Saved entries
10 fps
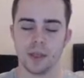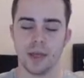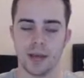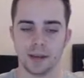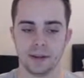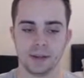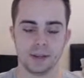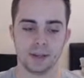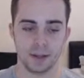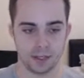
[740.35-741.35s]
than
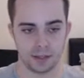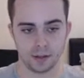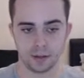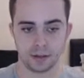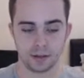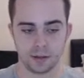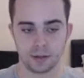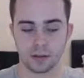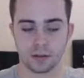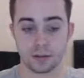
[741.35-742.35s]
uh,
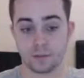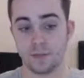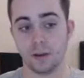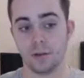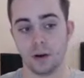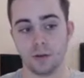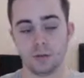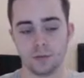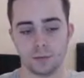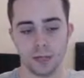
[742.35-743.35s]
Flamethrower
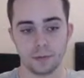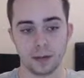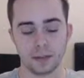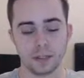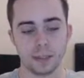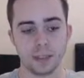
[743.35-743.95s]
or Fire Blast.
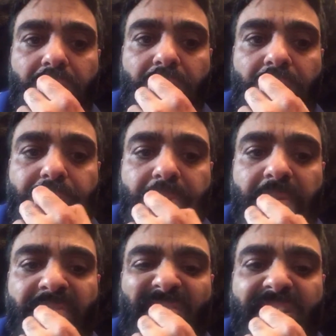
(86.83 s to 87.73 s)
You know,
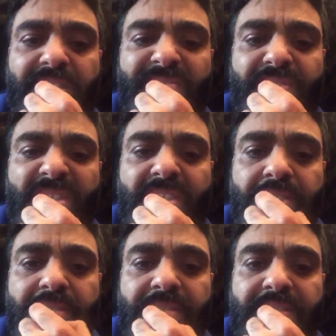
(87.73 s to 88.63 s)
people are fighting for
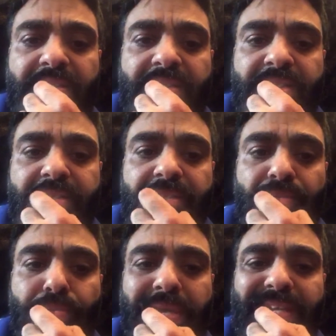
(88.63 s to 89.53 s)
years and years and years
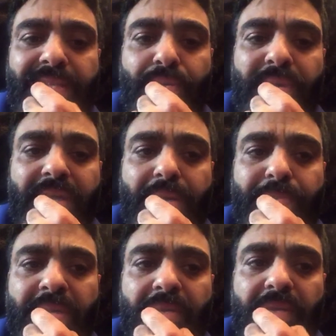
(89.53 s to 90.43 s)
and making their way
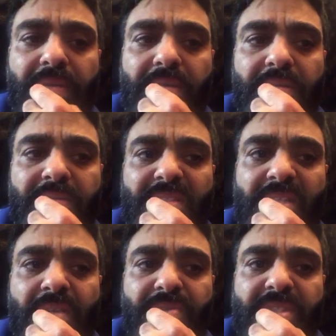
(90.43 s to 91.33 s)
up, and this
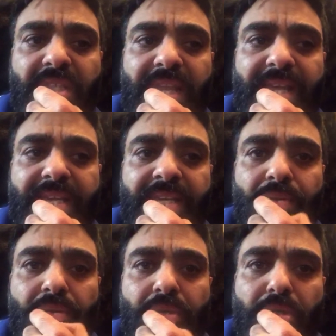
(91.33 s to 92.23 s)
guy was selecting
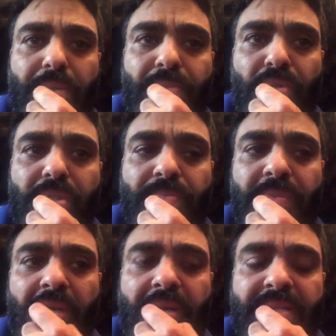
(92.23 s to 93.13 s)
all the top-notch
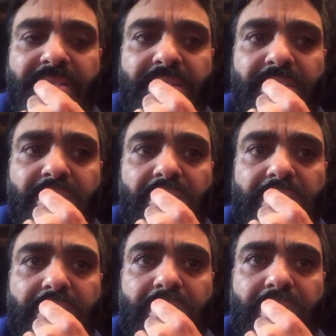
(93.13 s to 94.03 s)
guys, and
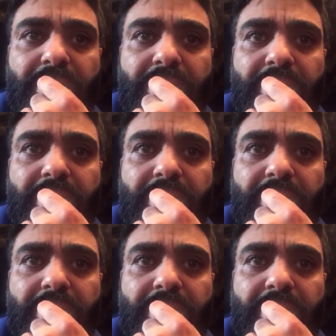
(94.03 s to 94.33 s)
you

WORK ORDER - Leave out the pictures and copy exactly the lines from the one with "(87.73 s to 88.63 s)" through the last line of the records above.

THE COMPLETED TASK -
(87.73 s to 88.63 s)
people are fighting for
(88.63 s to 89.53 s)
years and years and years
(89.53 s to 90.43 s)
and making their way
(90.43 s to 91.33 s)
up, and this
(91.33 s to 92.23 s)
guy was selecting
(92.23 s to 93.13 s)
all the top-notch
(93.13 s to 94.03 s)
guys, and
(94.03 s to 94.33 s)
you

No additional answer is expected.